:: PROBLEM DESCRIPTION ::
Transcribe every record verbatim; no pictures.

◆ ◆ ◆ ◆ ◆

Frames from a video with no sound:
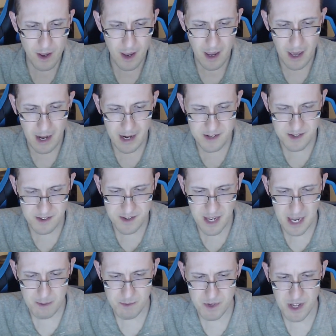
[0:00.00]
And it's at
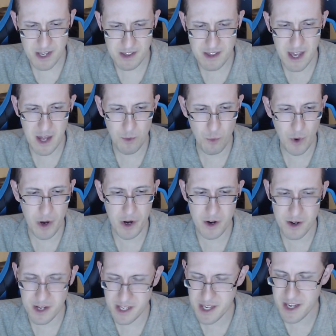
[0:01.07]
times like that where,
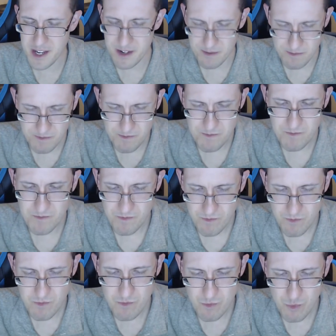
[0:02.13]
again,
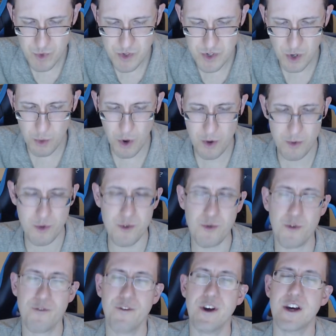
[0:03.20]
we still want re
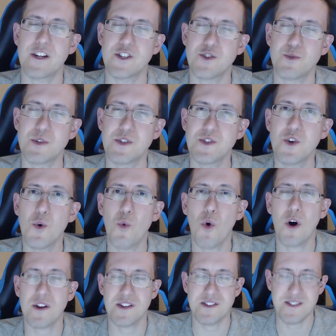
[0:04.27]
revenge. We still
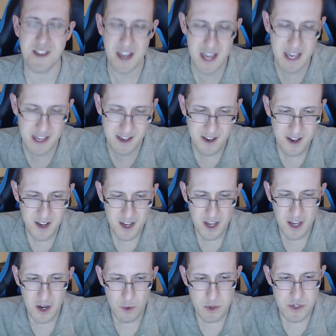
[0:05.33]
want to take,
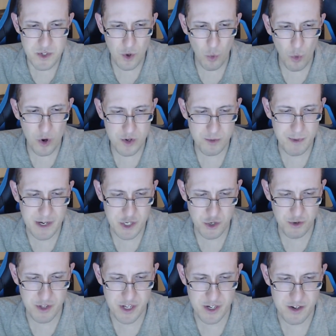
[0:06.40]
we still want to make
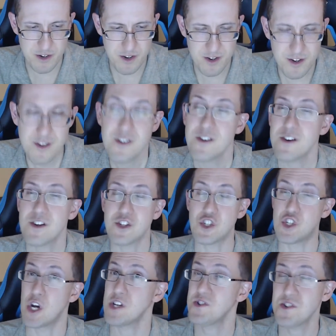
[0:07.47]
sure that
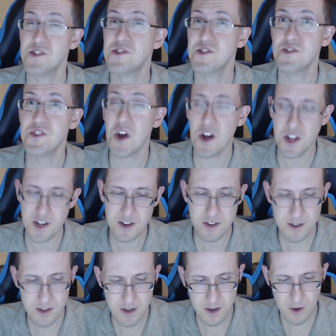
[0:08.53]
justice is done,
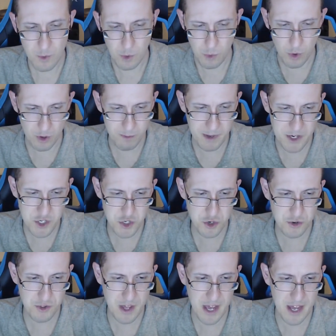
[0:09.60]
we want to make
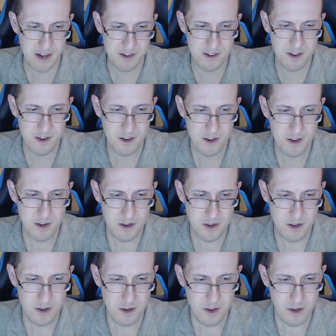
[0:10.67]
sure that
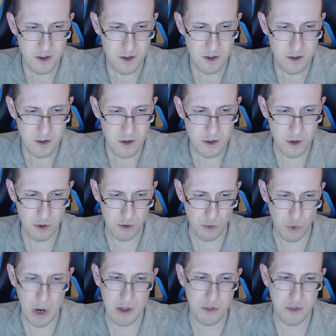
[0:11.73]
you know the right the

◆ ◆ ◆ ◆ ◆

:: COMPLETED TASK ::
Frames from a video with no sound:
[0:00.00]
And it's at
[0:01.07]
times like that where,
[0:02.13]
again,
[0:03.20]
we still want re
[0:04.27]
revenge. We still
[0:05.33]
want to take,
[0:06.40]
we still want to make
[0:07.47]
sure that
[0:08.53]
justice is done,
[0:09.60]
we want to make
[0:10.67]
sure that
[0:11.73]
you know the right the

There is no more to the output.